=== Directions for this task ===
I need the lines from the one containing "[00:31:24.63]" through the last line of the entries retyped exactly, with no pictures among them.

Dataset entries:
== Segment start ==

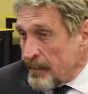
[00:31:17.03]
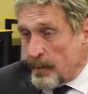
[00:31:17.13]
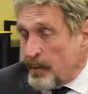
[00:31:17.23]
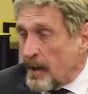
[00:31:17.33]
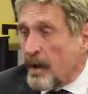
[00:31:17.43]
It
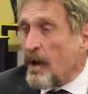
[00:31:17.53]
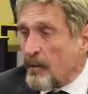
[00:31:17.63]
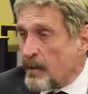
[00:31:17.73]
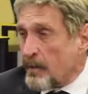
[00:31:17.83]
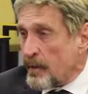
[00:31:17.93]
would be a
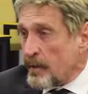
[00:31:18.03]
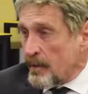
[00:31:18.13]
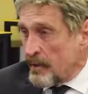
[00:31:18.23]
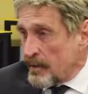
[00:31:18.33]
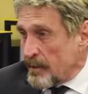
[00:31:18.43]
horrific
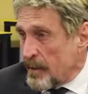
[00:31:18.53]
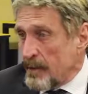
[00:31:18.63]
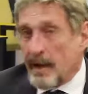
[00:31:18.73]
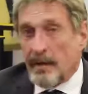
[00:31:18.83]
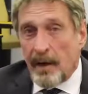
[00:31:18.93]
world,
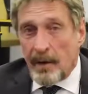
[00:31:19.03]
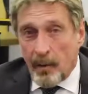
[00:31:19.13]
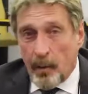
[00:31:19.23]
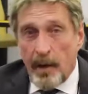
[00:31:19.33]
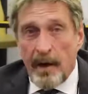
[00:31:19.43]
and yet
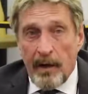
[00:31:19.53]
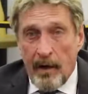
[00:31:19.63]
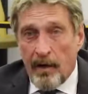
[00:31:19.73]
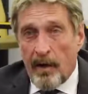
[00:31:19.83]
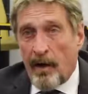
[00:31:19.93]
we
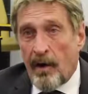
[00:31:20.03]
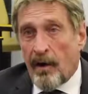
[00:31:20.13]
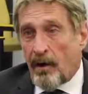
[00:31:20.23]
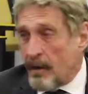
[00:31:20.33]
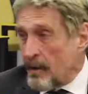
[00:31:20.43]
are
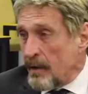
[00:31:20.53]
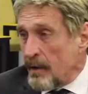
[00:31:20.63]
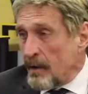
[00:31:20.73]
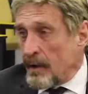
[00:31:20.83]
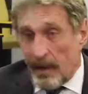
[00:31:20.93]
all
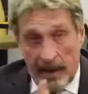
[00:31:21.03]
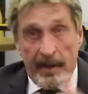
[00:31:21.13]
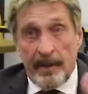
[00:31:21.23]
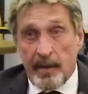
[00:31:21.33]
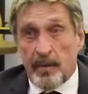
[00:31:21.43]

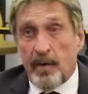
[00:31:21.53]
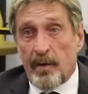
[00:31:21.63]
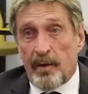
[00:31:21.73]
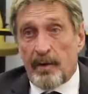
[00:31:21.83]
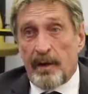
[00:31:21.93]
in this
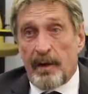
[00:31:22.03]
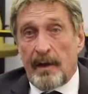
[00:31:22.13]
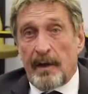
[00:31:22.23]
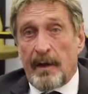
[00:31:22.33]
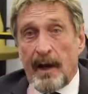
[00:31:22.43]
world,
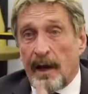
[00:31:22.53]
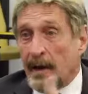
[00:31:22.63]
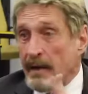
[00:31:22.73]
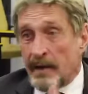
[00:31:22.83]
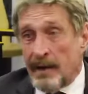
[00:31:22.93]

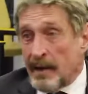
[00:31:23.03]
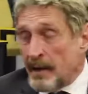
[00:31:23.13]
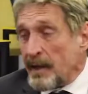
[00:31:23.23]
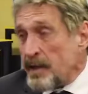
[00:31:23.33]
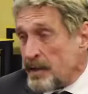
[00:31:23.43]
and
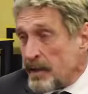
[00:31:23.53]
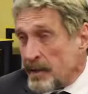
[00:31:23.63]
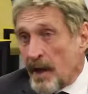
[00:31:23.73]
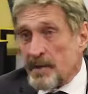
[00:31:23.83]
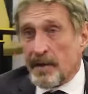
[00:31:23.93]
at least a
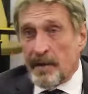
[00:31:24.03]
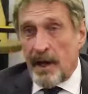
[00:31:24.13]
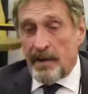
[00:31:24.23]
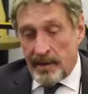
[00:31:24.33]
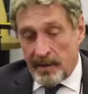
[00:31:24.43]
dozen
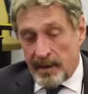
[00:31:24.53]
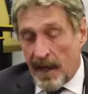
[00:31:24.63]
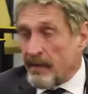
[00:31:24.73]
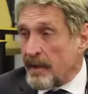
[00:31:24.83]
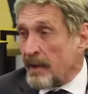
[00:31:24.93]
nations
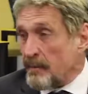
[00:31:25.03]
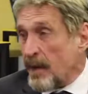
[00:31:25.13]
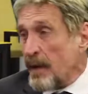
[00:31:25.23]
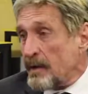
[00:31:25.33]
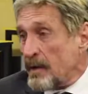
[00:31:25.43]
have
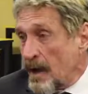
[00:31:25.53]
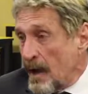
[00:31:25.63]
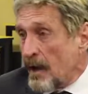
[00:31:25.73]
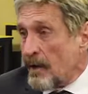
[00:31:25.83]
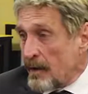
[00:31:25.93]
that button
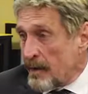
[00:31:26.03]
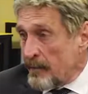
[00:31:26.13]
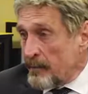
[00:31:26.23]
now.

== Segment end ==

=== Answer below ===
[00:31:24.63]
[00:31:24.73]
[00:31:24.83]
[00:31:24.93]
nations
[00:31:25.03]
[00:31:25.13]
[00:31:25.23]
[00:31:25.33]
[00:31:25.43]
have
[00:31:25.53]
[00:31:25.63]
[00:31:25.73]
[00:31:25.83]
[00:31:25.93]
that button
[00:31:26.03]
[00:31:26.13]
[00:31:26.23]
now.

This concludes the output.